Достав из коробки куклу Барби, Дорси провела рукой по ее шелковистым искусственным волосам. Барби была одета в элегантное синее вечернее платье — работа матери, должно быть.

Дорси порылась в коробке в поисках более подходящего наряда.

— Что я вижу? — мягко улыбнулась мать. — Наша феминистка играет с Барби? Не вы ли вечно твердите, что Барби вредна для детской психики, что она вырабатывает у девочек завышенные требования к собственному телу и способствует возникновению анорексии?

Дорси отмахнулась и, найдя подходящий наряд, принялась раздевать куклу.

— Анорексия возникает по самым разным причинам. Но Барби тут ни при чем. Ты когда-нибудь слышала, чтобы я, глядя на Барби, говорила: «Хочу иметь такой же пышный бюст и такую же осиную талию!»?

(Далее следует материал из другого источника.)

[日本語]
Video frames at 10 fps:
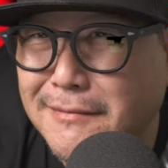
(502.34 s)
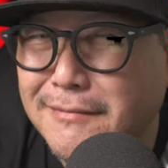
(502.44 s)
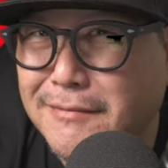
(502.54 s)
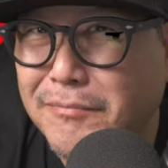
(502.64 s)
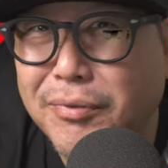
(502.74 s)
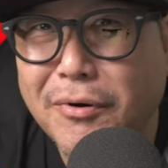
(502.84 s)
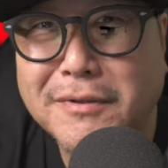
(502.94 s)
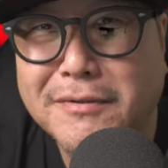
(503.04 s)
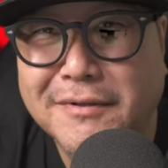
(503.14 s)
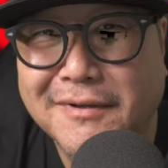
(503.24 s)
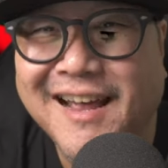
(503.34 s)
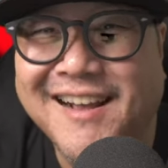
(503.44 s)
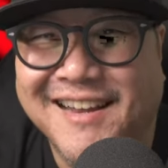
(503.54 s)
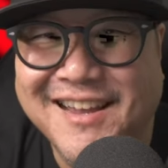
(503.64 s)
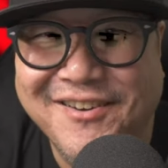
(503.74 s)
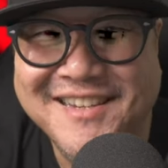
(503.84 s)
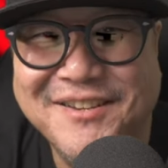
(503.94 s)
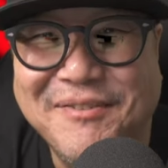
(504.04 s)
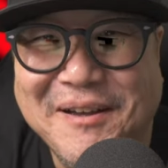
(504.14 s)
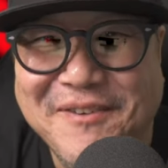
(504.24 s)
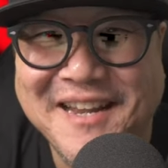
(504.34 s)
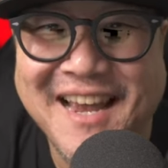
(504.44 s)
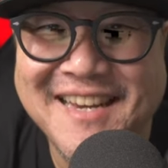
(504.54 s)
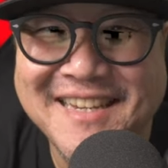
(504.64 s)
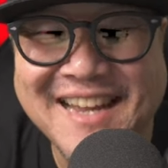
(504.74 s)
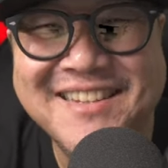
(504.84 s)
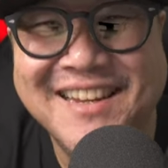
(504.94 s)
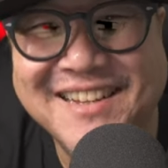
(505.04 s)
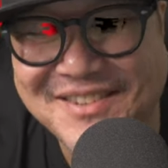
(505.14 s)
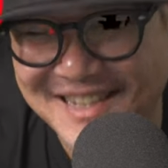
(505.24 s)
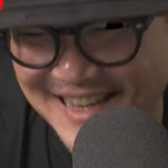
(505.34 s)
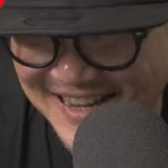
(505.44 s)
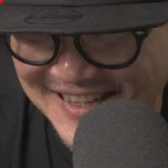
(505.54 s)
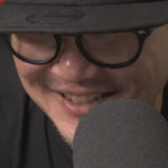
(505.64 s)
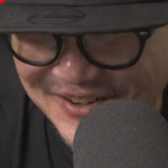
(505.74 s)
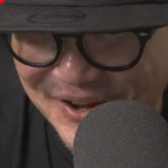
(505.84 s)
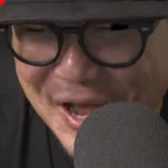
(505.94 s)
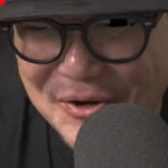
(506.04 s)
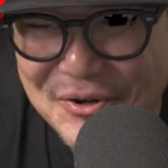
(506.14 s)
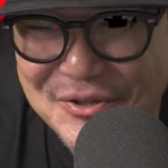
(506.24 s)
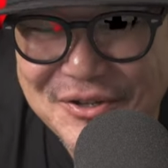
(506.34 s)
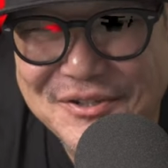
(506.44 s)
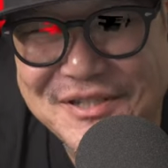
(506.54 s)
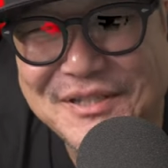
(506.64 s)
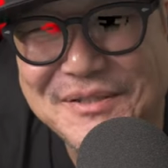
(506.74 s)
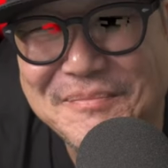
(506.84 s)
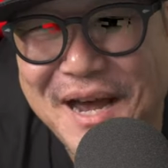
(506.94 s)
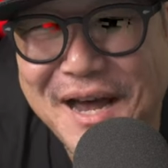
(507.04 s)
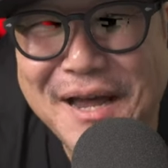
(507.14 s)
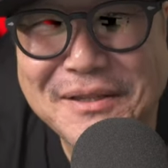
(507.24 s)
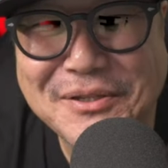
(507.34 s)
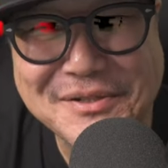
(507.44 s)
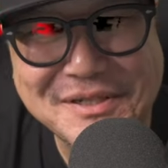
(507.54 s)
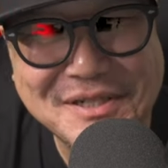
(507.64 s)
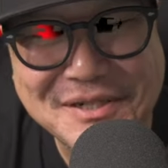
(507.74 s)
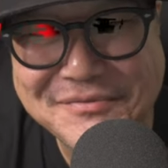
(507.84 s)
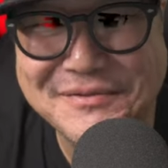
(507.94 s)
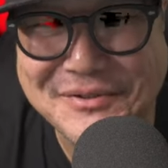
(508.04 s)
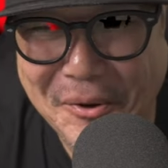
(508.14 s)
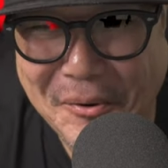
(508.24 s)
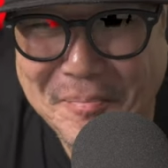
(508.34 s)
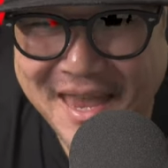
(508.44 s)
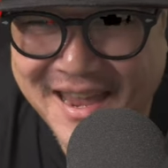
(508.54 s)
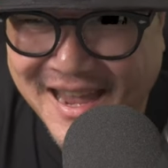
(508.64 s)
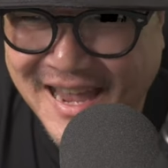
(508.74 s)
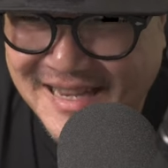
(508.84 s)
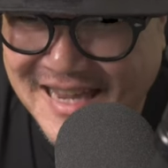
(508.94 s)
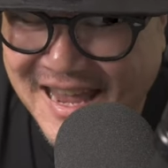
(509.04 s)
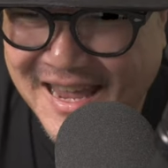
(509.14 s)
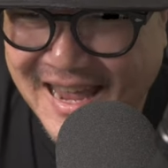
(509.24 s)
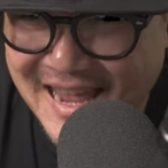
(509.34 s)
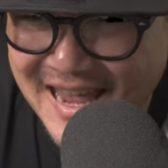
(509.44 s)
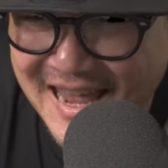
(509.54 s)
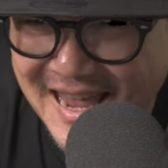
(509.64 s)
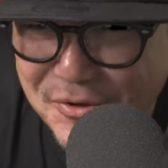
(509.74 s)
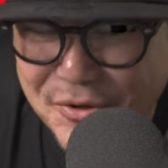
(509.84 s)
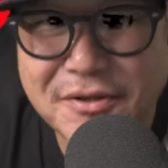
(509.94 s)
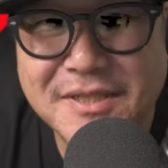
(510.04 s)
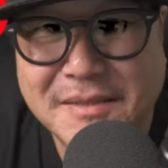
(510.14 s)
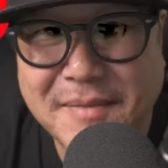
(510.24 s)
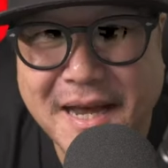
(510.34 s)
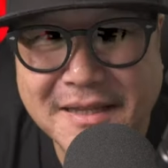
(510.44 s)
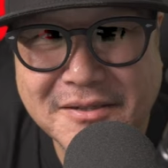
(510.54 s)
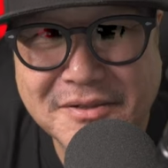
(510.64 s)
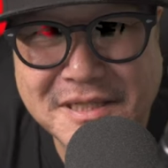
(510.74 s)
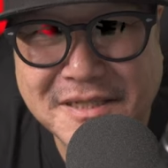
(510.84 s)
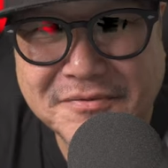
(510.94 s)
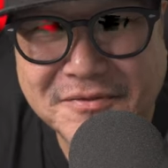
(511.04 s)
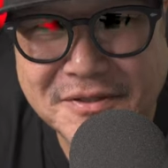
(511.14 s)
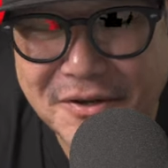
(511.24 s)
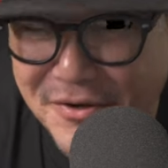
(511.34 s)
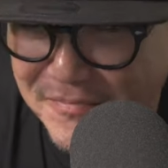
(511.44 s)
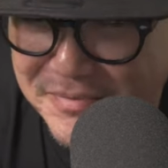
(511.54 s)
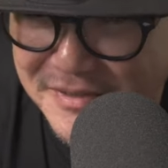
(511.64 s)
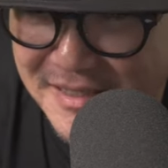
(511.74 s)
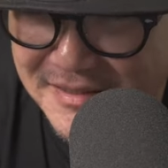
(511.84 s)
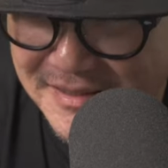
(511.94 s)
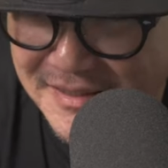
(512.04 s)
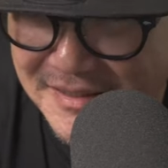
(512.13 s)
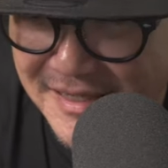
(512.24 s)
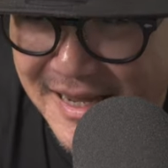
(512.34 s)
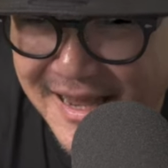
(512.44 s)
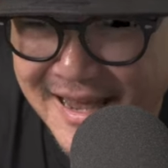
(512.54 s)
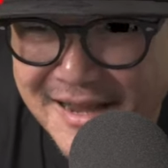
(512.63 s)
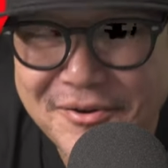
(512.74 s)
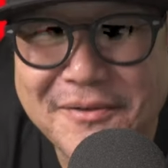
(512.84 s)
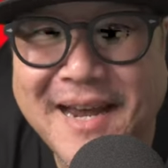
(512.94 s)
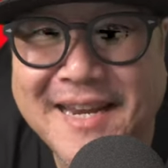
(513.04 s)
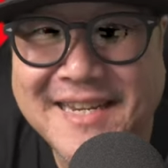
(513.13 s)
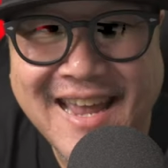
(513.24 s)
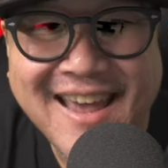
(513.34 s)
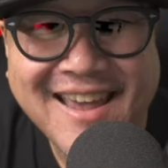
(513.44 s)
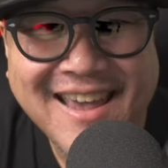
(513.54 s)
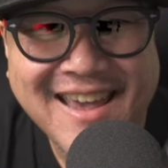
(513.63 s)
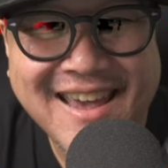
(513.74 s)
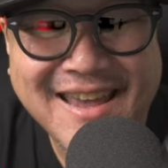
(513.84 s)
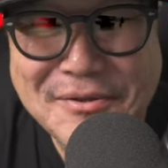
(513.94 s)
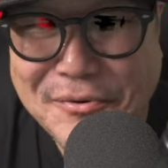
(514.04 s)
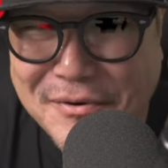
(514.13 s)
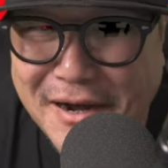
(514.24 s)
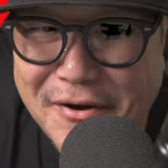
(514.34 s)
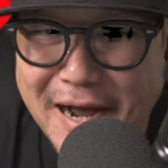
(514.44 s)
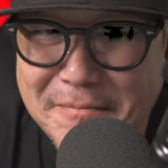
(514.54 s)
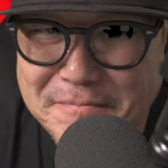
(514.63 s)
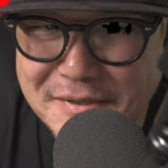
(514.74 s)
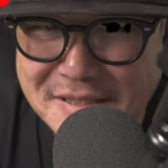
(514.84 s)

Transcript: 僕の中では一番話題になってるかもしれないんですけど、このスマートシフト。で、えー、このスマートシフトプラス、えー、この前にね、えー、動画をアップし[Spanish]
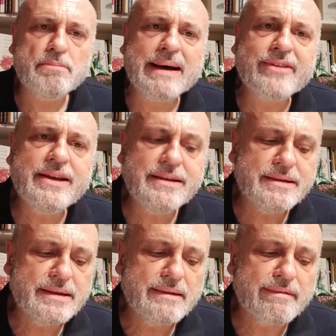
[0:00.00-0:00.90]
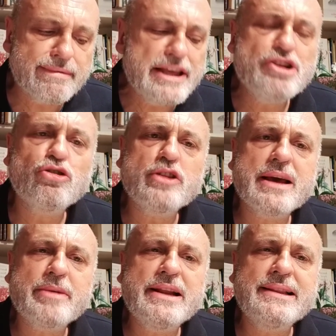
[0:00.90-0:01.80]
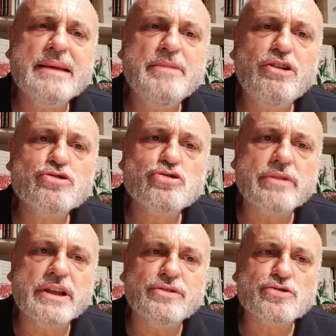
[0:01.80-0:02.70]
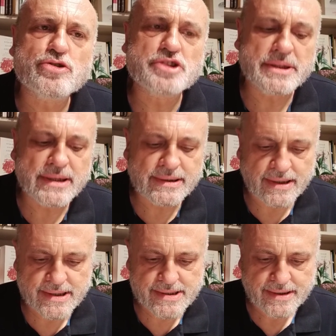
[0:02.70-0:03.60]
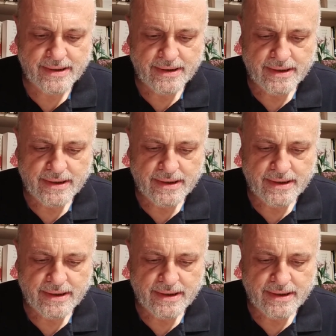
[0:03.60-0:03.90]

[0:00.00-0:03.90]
Madrid, 5 de abril de 1883.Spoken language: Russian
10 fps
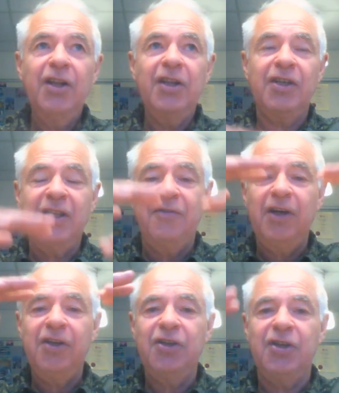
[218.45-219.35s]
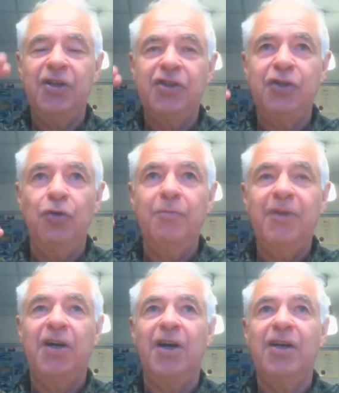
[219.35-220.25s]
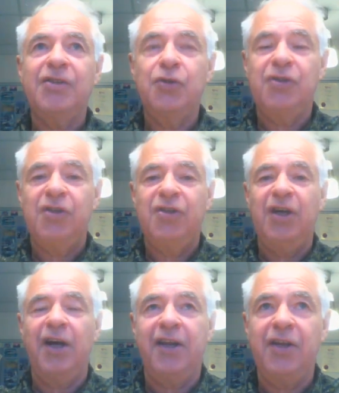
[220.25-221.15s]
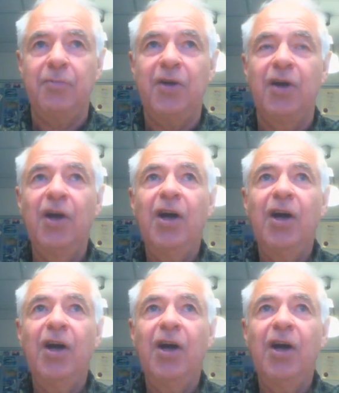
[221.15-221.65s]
На основании этих аксиом доказываются теоремы.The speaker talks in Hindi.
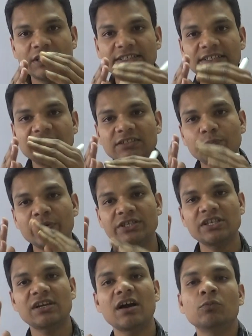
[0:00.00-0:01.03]
जैसे जैसे
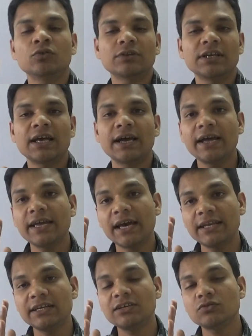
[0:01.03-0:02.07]
प्रेशर कम होता जाएगा
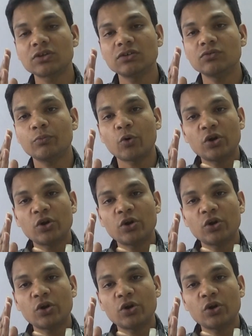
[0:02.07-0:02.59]
यानी कि उसका जो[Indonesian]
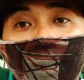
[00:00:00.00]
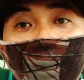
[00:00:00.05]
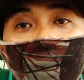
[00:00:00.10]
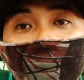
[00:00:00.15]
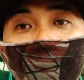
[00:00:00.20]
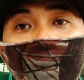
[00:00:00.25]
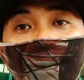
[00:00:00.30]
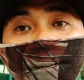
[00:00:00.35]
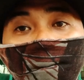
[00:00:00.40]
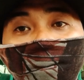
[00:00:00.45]

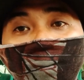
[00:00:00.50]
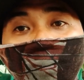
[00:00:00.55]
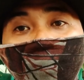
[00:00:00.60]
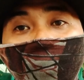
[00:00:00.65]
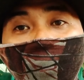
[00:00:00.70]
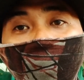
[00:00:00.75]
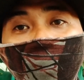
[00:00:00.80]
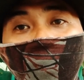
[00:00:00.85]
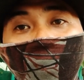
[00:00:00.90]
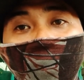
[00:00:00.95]
ini
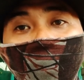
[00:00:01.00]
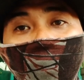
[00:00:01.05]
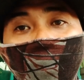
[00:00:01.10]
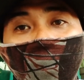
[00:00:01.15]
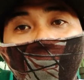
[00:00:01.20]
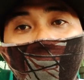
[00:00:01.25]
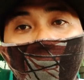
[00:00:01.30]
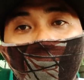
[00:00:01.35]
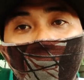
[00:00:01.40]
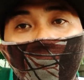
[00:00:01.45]

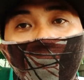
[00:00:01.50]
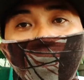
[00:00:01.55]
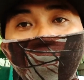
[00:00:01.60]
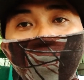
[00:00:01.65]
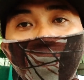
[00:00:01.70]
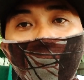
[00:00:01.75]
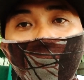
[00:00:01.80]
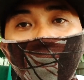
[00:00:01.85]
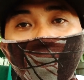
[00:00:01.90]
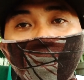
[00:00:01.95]
ini
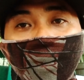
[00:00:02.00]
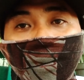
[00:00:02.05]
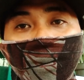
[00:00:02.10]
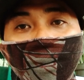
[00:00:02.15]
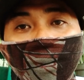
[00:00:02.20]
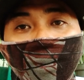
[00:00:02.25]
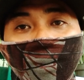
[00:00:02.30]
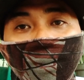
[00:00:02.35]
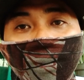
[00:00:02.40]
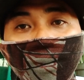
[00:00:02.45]
sudah
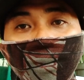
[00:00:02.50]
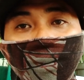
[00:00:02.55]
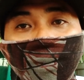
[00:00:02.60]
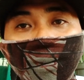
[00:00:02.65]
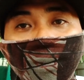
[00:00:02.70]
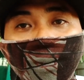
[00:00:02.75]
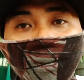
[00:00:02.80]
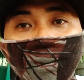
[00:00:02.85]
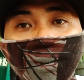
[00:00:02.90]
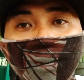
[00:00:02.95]

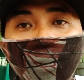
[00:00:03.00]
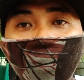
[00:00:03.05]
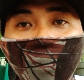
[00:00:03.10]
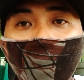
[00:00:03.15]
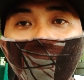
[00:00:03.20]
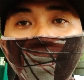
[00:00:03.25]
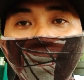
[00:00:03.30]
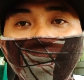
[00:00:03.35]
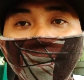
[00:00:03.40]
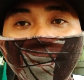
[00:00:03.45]

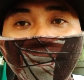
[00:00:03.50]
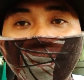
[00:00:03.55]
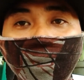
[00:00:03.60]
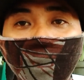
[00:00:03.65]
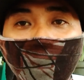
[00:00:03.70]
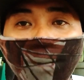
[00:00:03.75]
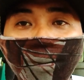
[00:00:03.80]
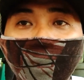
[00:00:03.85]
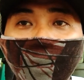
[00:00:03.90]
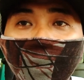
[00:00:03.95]
kurang
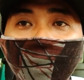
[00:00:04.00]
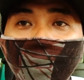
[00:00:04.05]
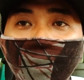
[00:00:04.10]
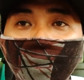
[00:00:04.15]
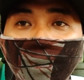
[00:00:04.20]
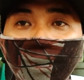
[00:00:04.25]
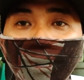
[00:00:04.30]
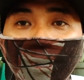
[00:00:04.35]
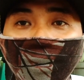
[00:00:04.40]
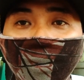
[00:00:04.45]

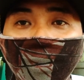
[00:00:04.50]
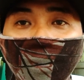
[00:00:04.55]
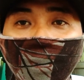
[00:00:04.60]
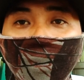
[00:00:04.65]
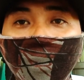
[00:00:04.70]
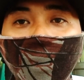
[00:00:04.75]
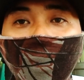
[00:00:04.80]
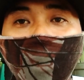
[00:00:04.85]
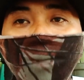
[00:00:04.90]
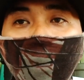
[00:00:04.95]
diameternya
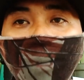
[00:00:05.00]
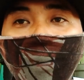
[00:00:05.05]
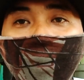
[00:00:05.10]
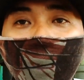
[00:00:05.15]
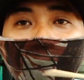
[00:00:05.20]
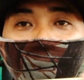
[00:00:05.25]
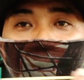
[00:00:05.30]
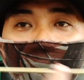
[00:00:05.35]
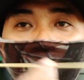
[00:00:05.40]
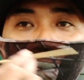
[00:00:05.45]

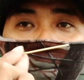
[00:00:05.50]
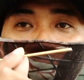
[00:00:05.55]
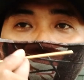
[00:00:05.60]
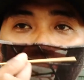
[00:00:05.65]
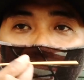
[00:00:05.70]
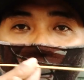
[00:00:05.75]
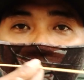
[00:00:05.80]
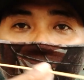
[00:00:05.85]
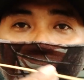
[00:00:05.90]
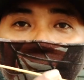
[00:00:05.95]
kelampamannya kita
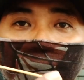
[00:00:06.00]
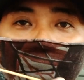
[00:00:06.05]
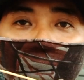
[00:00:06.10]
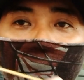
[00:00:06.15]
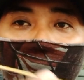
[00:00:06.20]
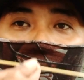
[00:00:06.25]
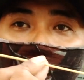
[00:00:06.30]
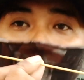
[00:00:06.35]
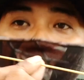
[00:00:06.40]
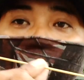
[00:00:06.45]
membuat
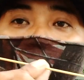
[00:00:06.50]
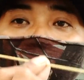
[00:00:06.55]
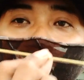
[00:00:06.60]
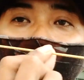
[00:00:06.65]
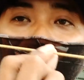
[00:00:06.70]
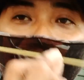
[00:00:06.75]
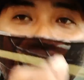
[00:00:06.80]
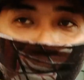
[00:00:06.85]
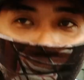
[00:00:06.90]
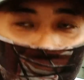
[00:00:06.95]

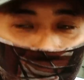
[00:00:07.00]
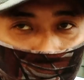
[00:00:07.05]
sambungan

— Ни разу, — ответила Карлотта.

— Вот видишь, — кивнула Дорси. — Кого интересует внешность куклы? Важно, во что ее одеть. И какую жизнь ей придумать. Помнишь, как мы с тобой сочиняли приключения Барби?

— Конечно, помню! — рассмеялась Карлотта. — Моя Барби объездила весь мир: побывала и в Монако, и в Рио-де-Жанейро, и в Швейцарии, встречалась с принцами и кинозвездами. А еще у нее был роман с солдатом Джо, — и она извлекла из коробки другую куклу — солдата в черной форме коммандос. — А твоя Барби такими глупостями не увлекалась: она бегала по пустыням и джунглям, боролась с кровожадными тиранами, защищала от истребления тропические леса.

— Да, моя Барби спасала мир! — кивнула в ответ Дорси.

— А моя — просто жила. И наслаждалась жизнью.

Дорси задумчиво подняла глаза на мать. Та уже отложила солдата в сторону и теперь обряжала свою Барби в кружевной персиковый пеньюар.

— Карлотта!

— Что?

— Ты уверена, что тебе не подменили ребенка при рождении?

Мать улыбнулась в ответ.

— Совершенно уверена. С тех пор как ты вылезла из меня и подняла крик, я глаз с тебя не спускала.

— Правда? — Дорси чувствовала, как к глазам подступают слезы.